The supervisors also addressed the most critical issue for opening back up: funding. Though the full financial hit is still unclear, last week 2nd District Supervisor Gregg Hart projected a total loss of about $37-$40 million. The county is not eligible to receive funds from the federal CARES Act because its population is under 500,000. And despite making the list of the top 15 counties with the greatest number of cases and top 10 counties with the greatest number of ICU patients (as of April 15), Santa Barbara will be the only one on the list that won’t receive CARES money.
So the supervisors voted unanimously (including reluctant Adam) to send this letter to Governor Gavin Newsom today asking for the cash to make his six-step framework for reopening the economy possible. Step one is the highest hurdle to make because it requires a substantial increase in testing capacity, which has so far been difficult to come by.
Public Health Director Do-Reynoso also presented the first-ever breakdown of the county’s positive cases by ethnicity. In order to retrieve the data, public health had to interview past and current COVID-19 patients and were unable to track all of them. She said the department was able to touch base with 307 out of the 416 cases — about 74 percent. Those include 86 cases from the Lompoc Prison.

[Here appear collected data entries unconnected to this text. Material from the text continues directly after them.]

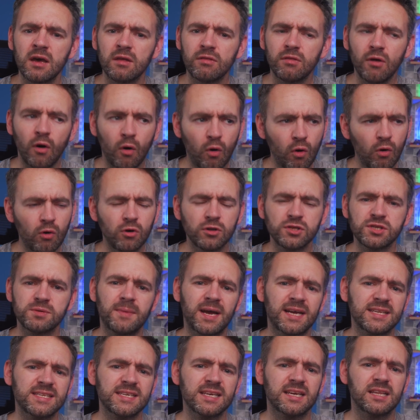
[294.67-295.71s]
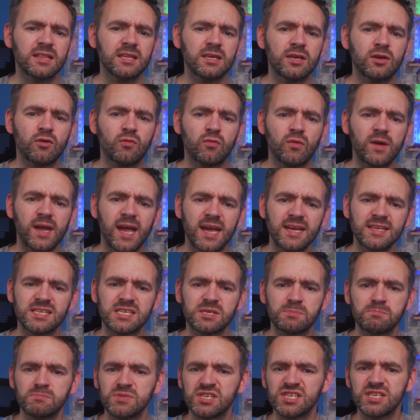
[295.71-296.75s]
that automatically
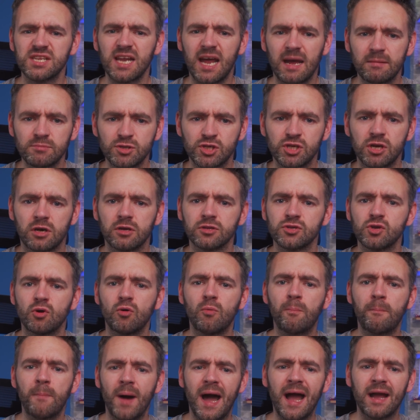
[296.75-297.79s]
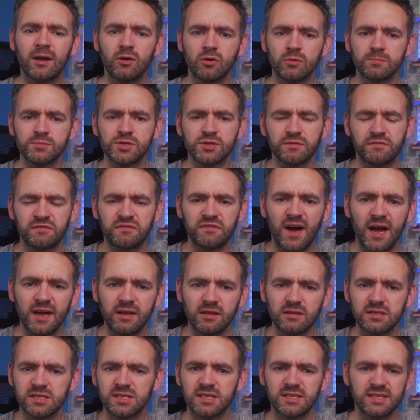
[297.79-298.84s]
creates snapshots or backups of
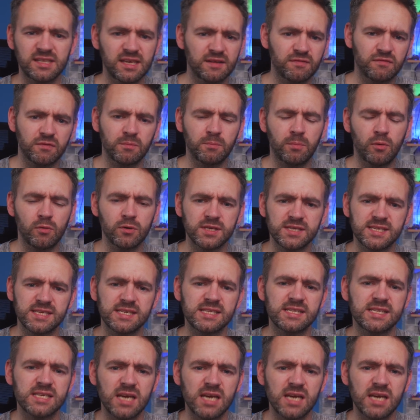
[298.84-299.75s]
files at different points in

Of the 416 cases, 61 percent are Hispanic or Latino, 31 percent are white, and all others account for two percent or less of the population so are statistically insignificant. When you compare them to their representation in the county overall, the Latino population is overrepresented in COVID-19 cases, and the white population is underrepresented.
Latinos make up 48 percent of the population despite being 61 percent of the cases. The white population accounts for 43 percent of the population, though they are only 31 percent of the total positive cases.
“I am struck by the fact that they demonstrate structural equity issues,” Supervisor Hart said. “Historically our communities of color and our immigrant communities haven’t had equitable access to preventive care, culturally responsive health information, or jobs that allow them to socially distance or access to paid leave.”
When Supervisor Joan Hartmann asked what else is contributing to the inequities and what can be done to alleviate them, Do-Reynoso said her team has already been working on it.
“The Immigrant Public Health Task Force is asking all of those questions,” Do-Reynoso said. She also pointed to public health’s new website that is solely in Spanish, the updates and information tweeted in Spanish in real time, and the county’s partners in interpretation as ways to ensure the county’s Spanish-speaking and Latino communities are receiving care and resources for the pandemic.